I had a tough spell of moderate depression that started two weeks ago and just ended recently.
I had little energy. I was glued to my seat. Before this, I had been exercising religiously three times per week. I noticed that exercise had a wonderful cumulative effect on my mood that carried over from day-to-day as long as I kept at it. I actually looked forward to going to the gym.
But then, something happened. I got a horrible head cold. I couldn’t work out. As I laid on the couch, I felt myself sinking. I was cranky. More followed.
I got a call a few weeks ago from folks that wanted to write an article about my parents and I. They had found me by reading a blog I had written, Our Parents, Our Depression.” They interviewed me then asked if I would rummage through some old pictures of my parents. I dug around in some boxes. I found an old black and white of my parents. Probably when they were in their early fifties. It brought me down. They had depression also. Though I didn’t know that as a child. And they probably didn’t think of it that way. But they clearly had all the symptoms.
This whole thing brought up a lot of sadness. Some of it because of the unhappy lives they led – much of it punctured by episodes of depression, drinking, and violence. I feel connected to them still years after their deaths. I thought about how powerful the link, genetic, emotional and psychological, is between where we come from and where we find ourselves now. Given this history, I sometimes feel like my depression is insurmountable. Why even try? I think. It’s just going to come back away.
So, back to working out. I just couldn’t get going. Just thinking of the 10-minute drive from Starbucks made me weary. I drank more coffee to get a boost, but it had no effect.

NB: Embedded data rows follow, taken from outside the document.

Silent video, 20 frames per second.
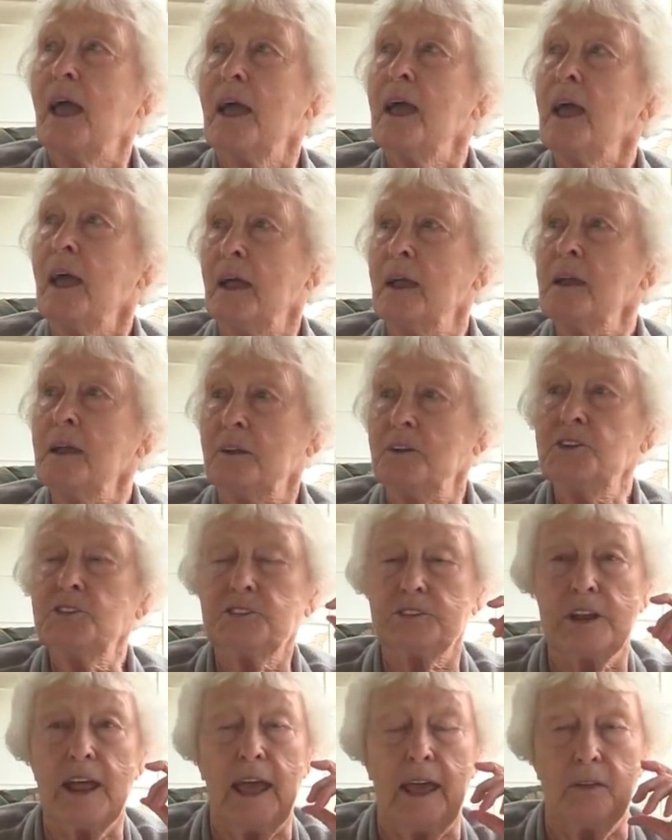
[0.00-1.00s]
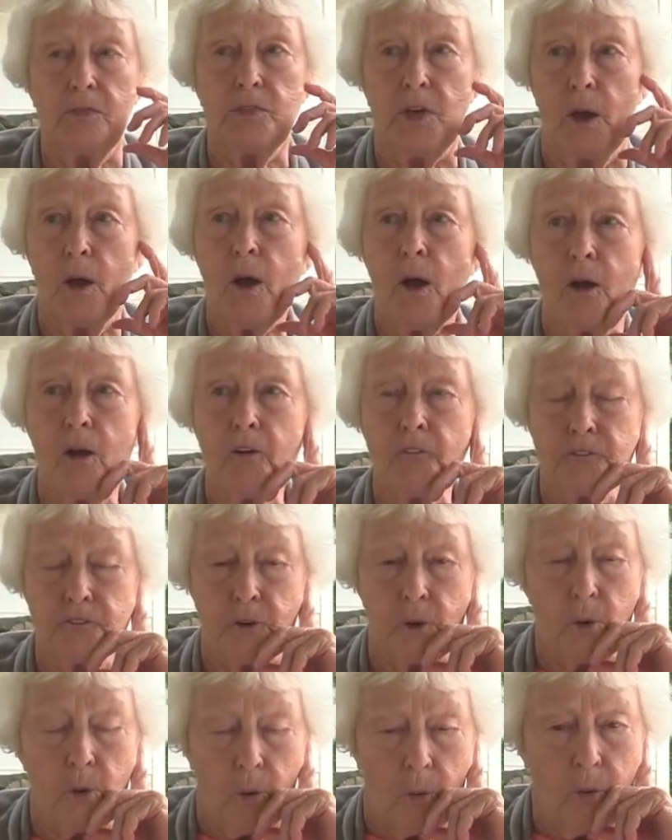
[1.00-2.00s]
and stayed there
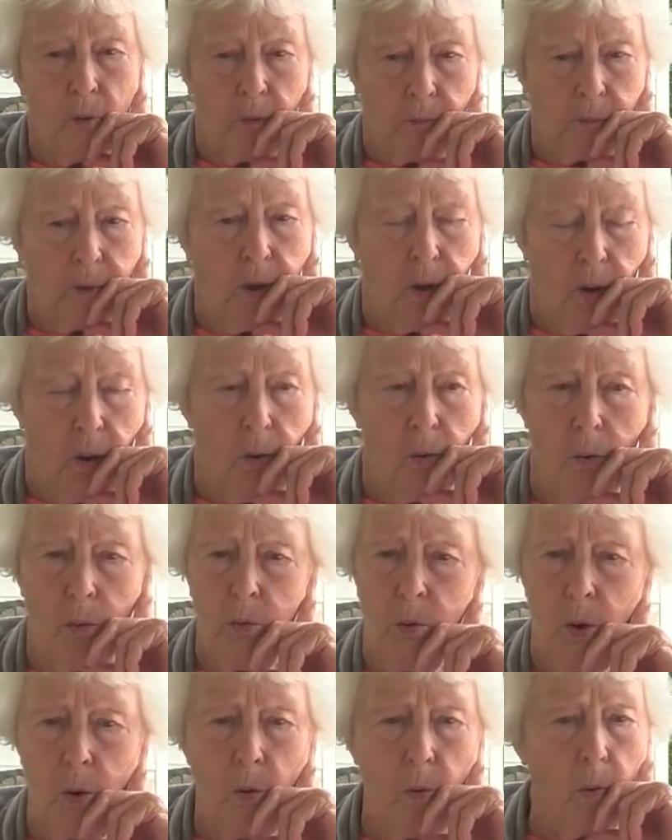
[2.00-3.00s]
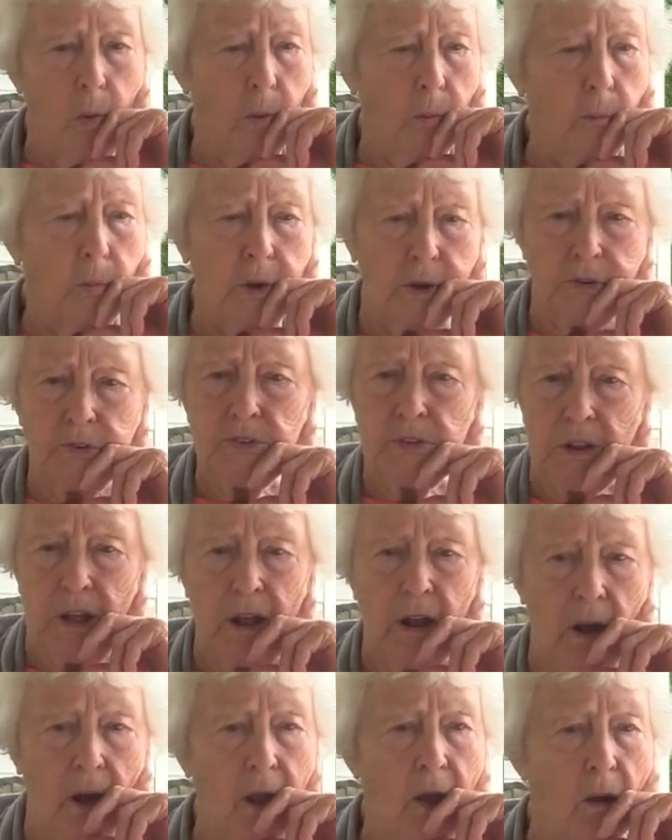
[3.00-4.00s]
for, oh Lord, we
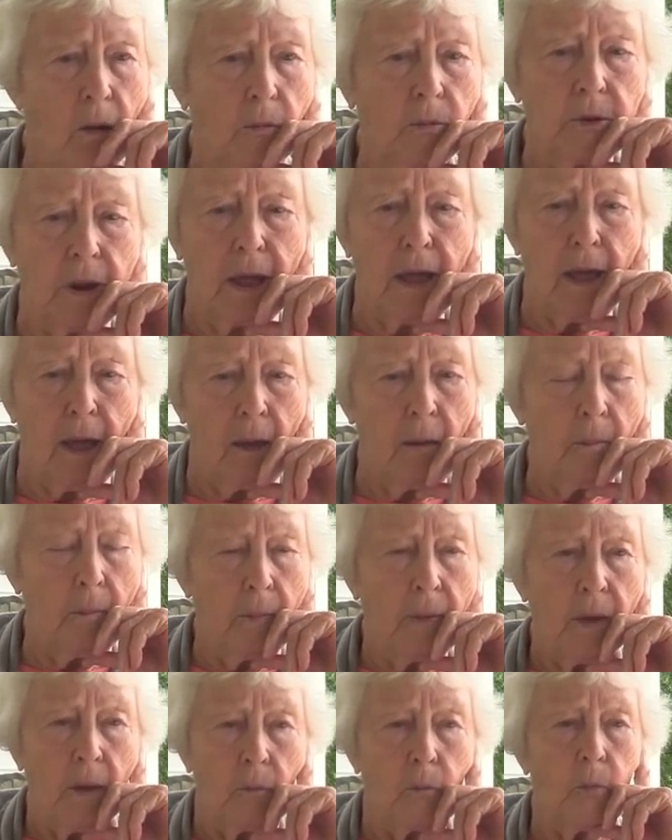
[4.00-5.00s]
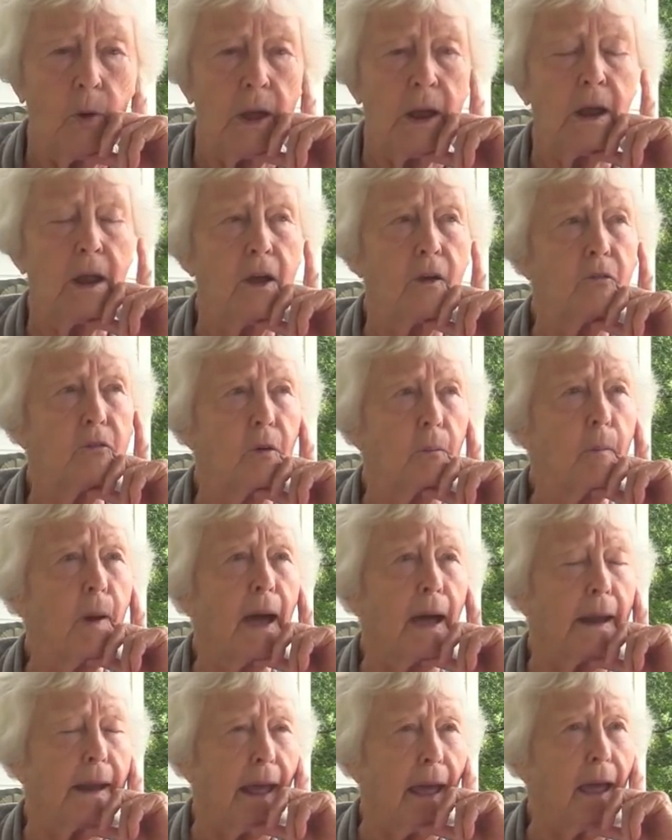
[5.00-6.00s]
stayed a long time. We lived with
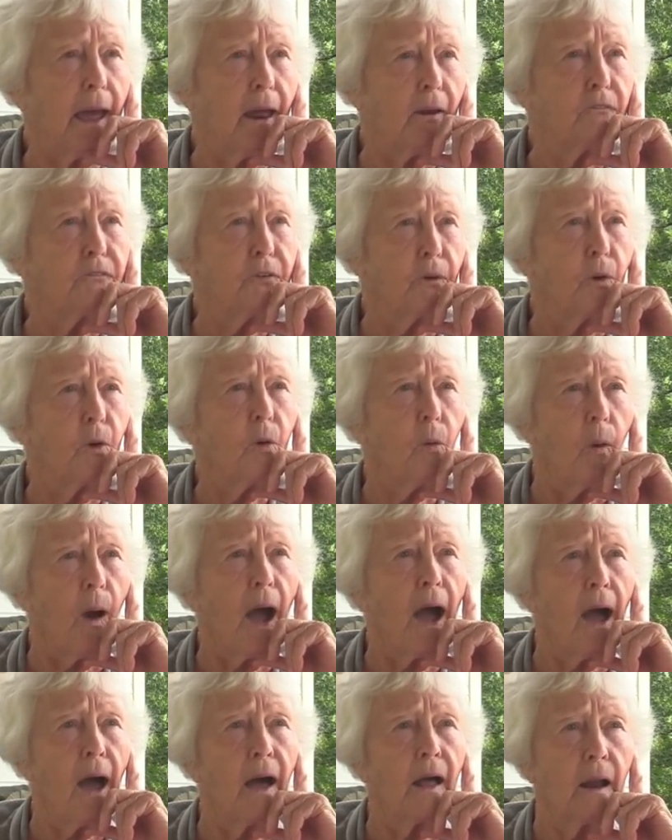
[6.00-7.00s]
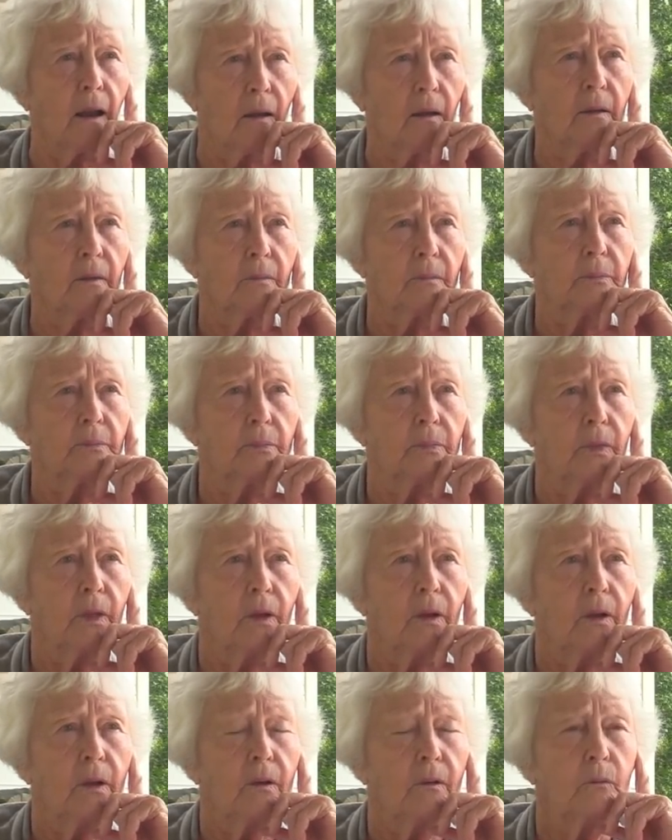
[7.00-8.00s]
my dad for a while.
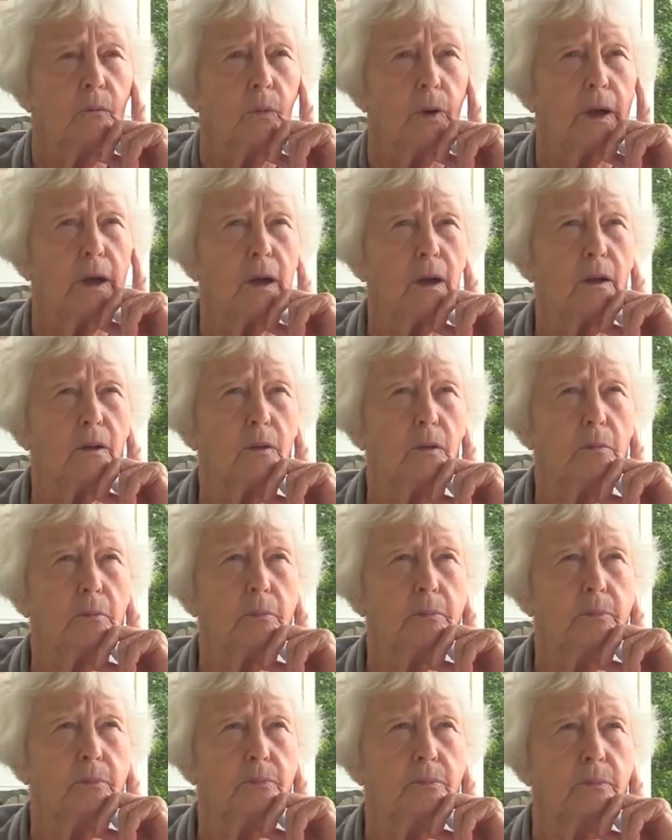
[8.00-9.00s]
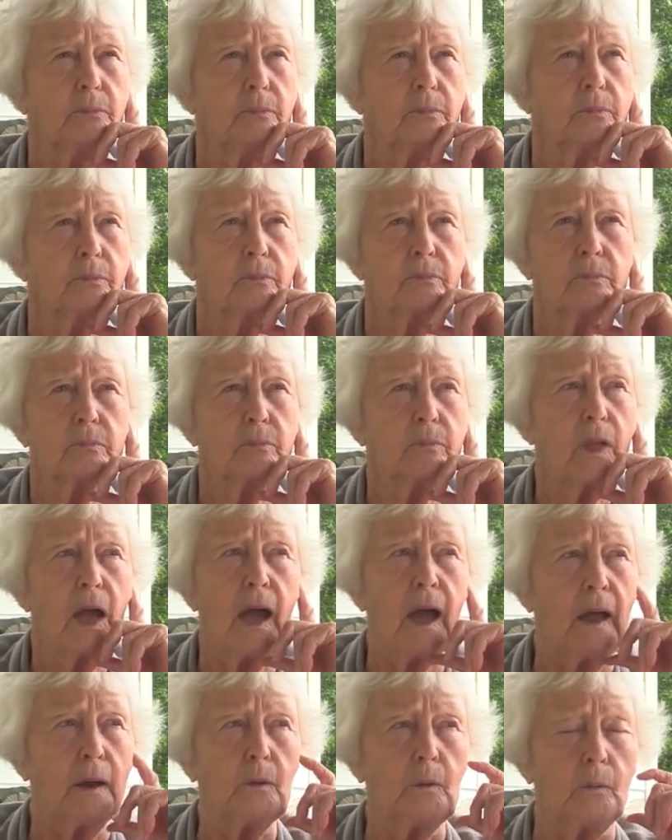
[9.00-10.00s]
Well,
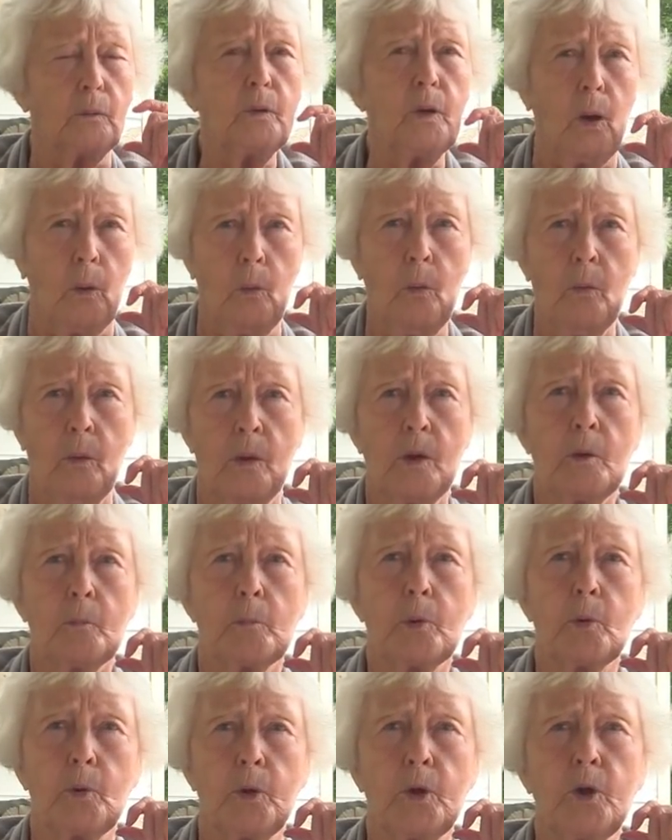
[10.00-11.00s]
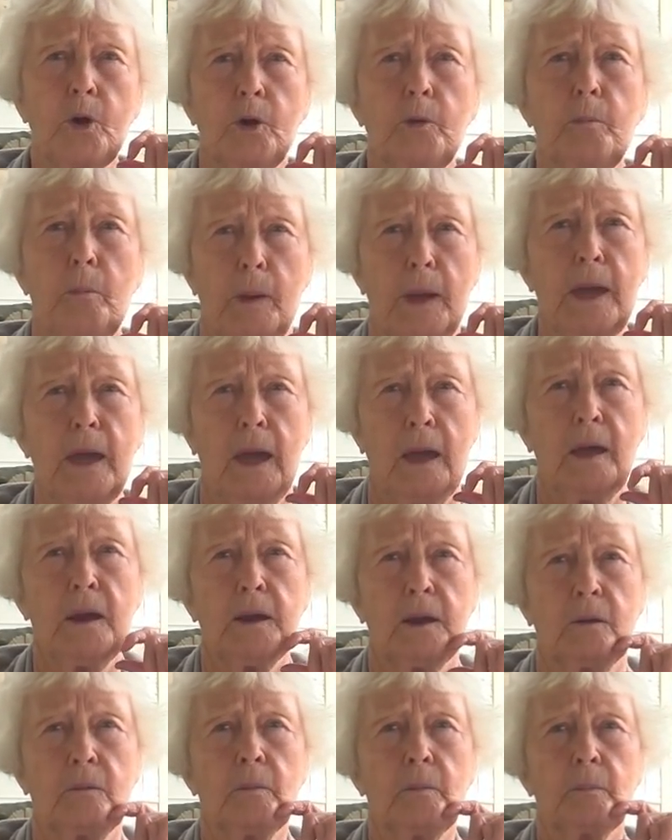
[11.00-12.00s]
I don't know, pretty good bit.
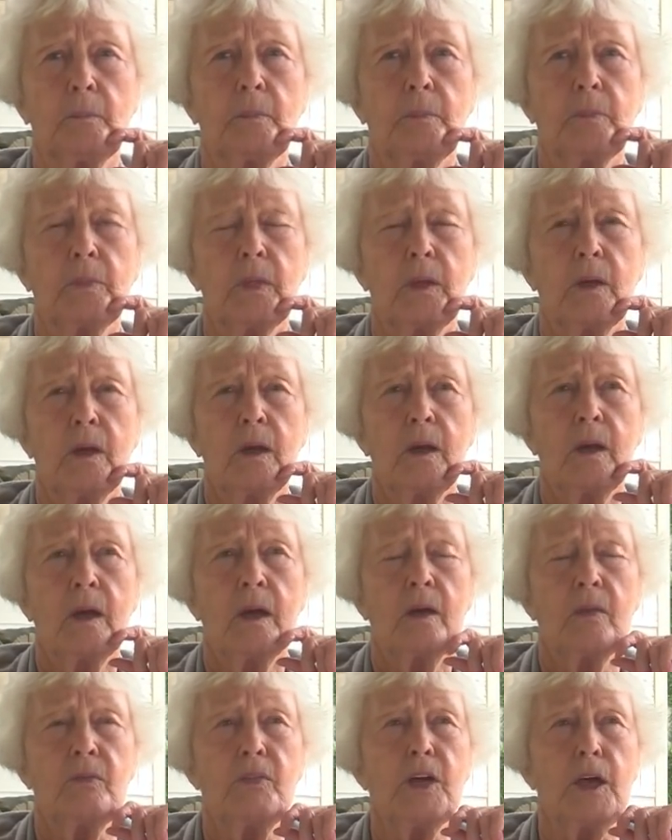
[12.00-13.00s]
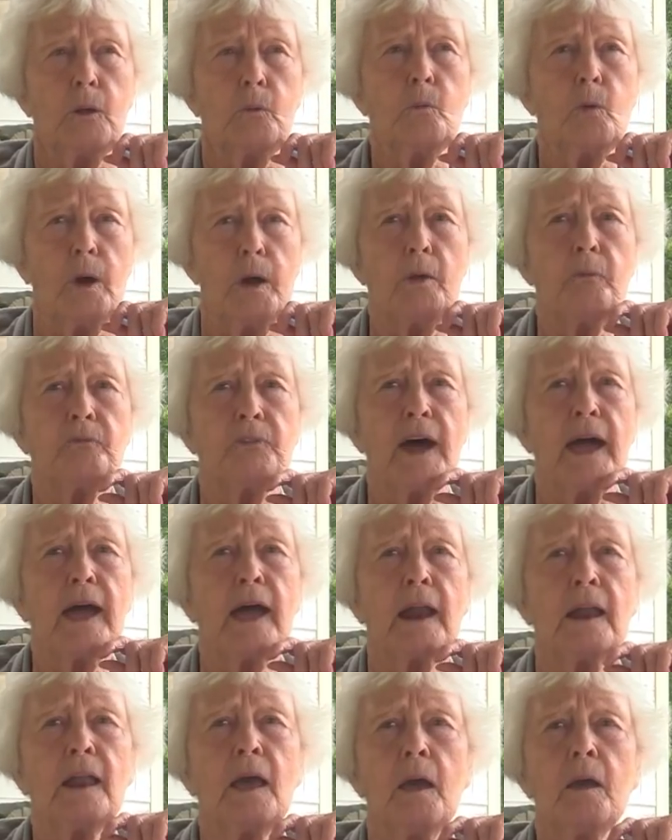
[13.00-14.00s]
Then we
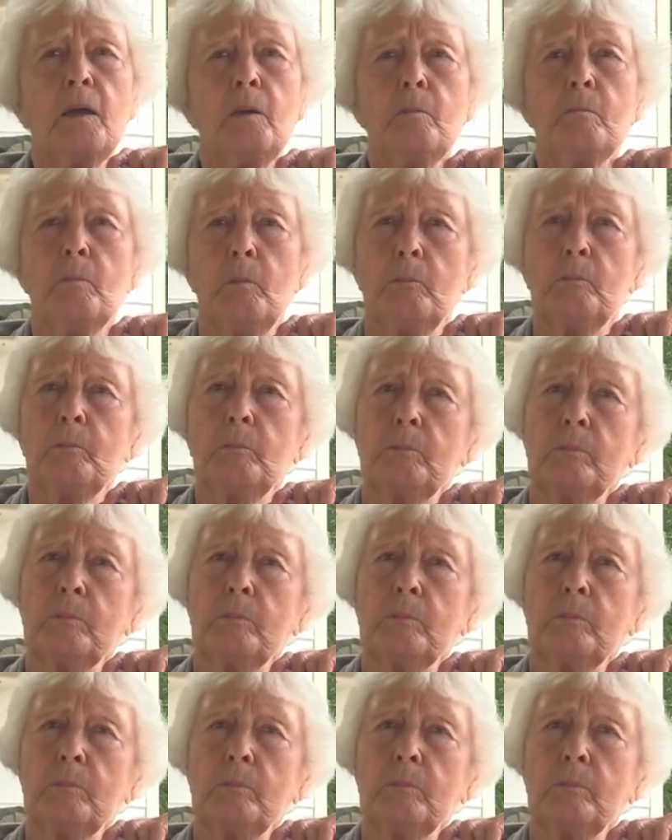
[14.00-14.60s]
finally,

I started feeling a bit better yesterday. I still didn’t want to go to the gym but had enough energy to push through my resistance. I got to the gym parking lot. My legs felt heavy as walked to my workout. I got through 20 minutes on the elliptical and pumped weights. I felt great the rest of the day and today the depression is gone. I feel back to my old self. While exercise and movement aren’t a panacea, it is one powerful tool to coping with this onerous illness.
This experience taught me something: exercise isn’t just something that healthy for someone like me who has depression. It’s essential. It has powerful effects on the brain that are difficult to achieve with therapy and/or medication. In fact, for mild to moderate levels of depression, studies show that exercise is just as effective as the meds. As it turns out, exercise actually boosts the positive effects of antidepressants.
So build up a regular workout regimen. There will be times that you’ll fall off the wagon. You’ll find that working out just doesn’t isn’t working out when you’re blue.
But get back on the wagon. And get your heart and spirit pumping again.
Check out the excellent book, Spark: The Revolutionary New Science of Exercise and the Brain for a wonderful explanation of what goes on in the brain during a depression and how exercise counteracts it.